> _Your goal_:
Below are the records; repeat exactly their lines between the line holding "[1:31.86-1:32.86]" and the line holding "[00:00:06.00 to 00:00:06.28]", inclusive, skipping the pictures.

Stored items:
↓↓↓
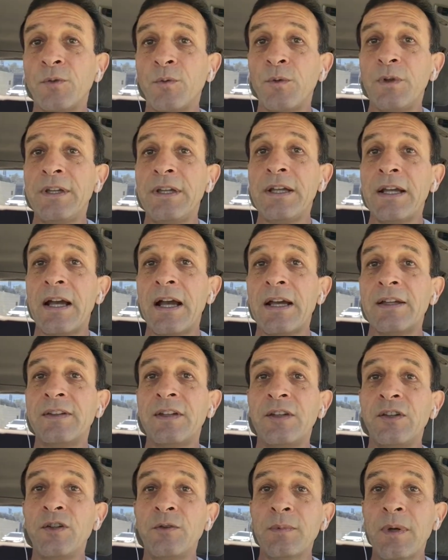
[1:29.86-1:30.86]
we, as
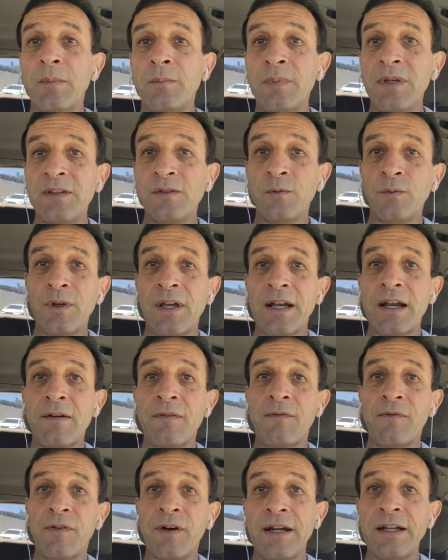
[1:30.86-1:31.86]
a human beings, we are
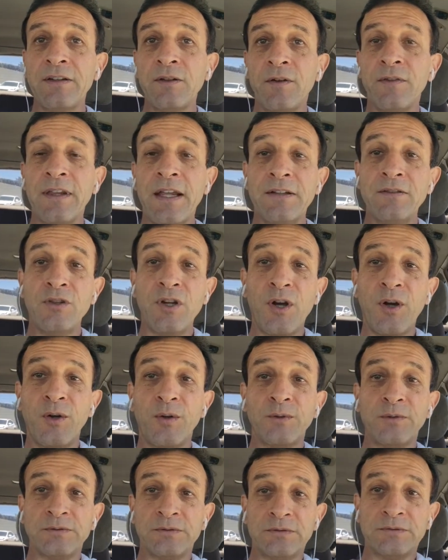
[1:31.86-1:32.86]
afraid of the
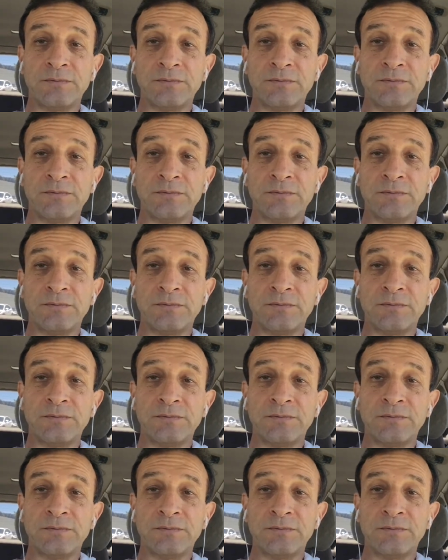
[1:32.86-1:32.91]
unknown.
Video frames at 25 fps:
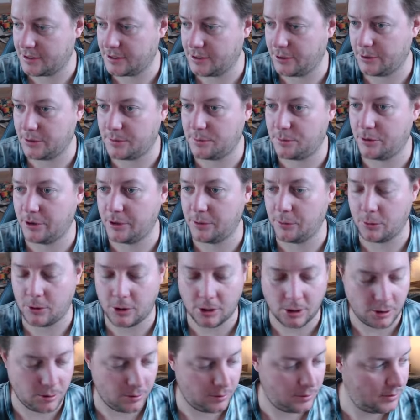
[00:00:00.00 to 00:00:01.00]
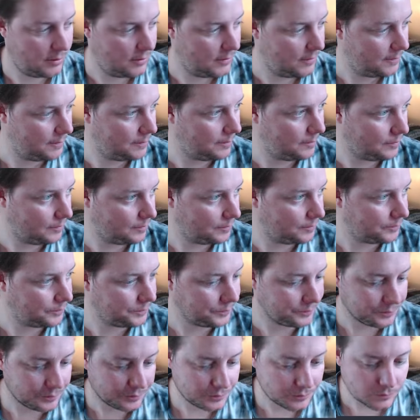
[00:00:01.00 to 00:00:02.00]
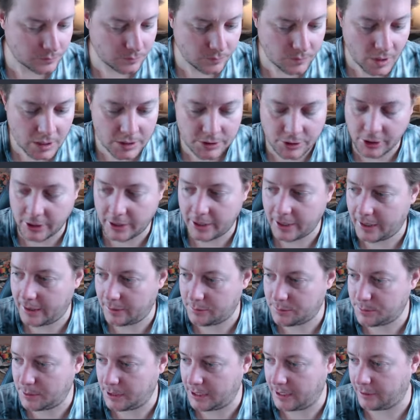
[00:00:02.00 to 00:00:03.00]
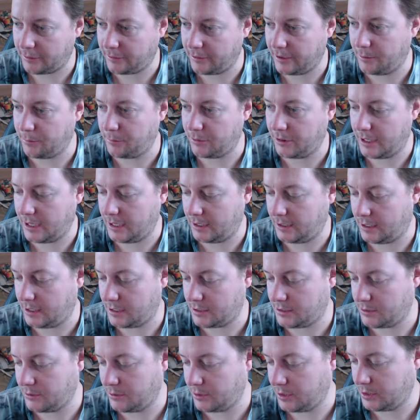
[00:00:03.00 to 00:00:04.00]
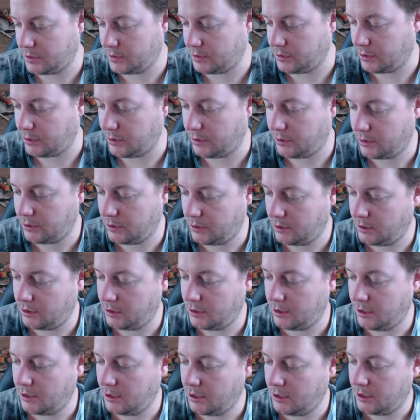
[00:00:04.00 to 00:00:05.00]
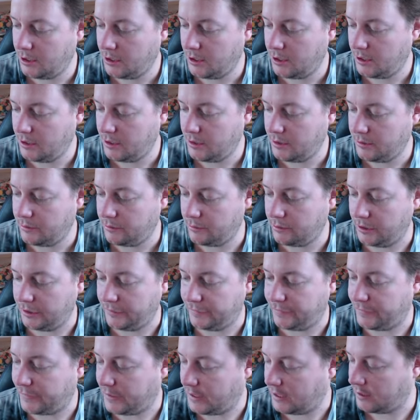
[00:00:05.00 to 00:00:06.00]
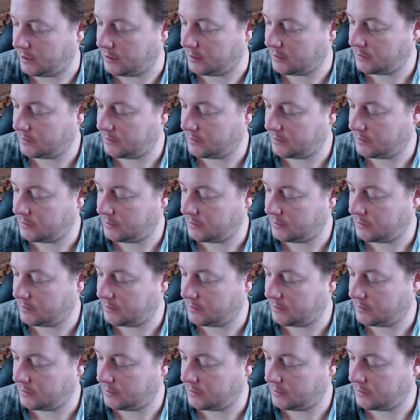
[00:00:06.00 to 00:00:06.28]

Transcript: So it's pretty wild. So yeah, I was playing around with that last night. So really fun.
↑↑↑
> _Answer below_:
[1:31.86-1:32.86]
afraid of the
[1:32.86-1:32.91]
unknown.
Video frames at 25 fps:
[00:00:00.00 to 00:00:01.00]
[00:00:01.00 to 00:00:02.00]
[00:00:02.00 to 00:00:03.00]
[00:00:03.00 to 00:00:04.00]
[00:00:04.00 to 00:00:05.00]
[00:00:05.00 to 00:00:06.00]
[00:00:06.00 to 00:00:06.28]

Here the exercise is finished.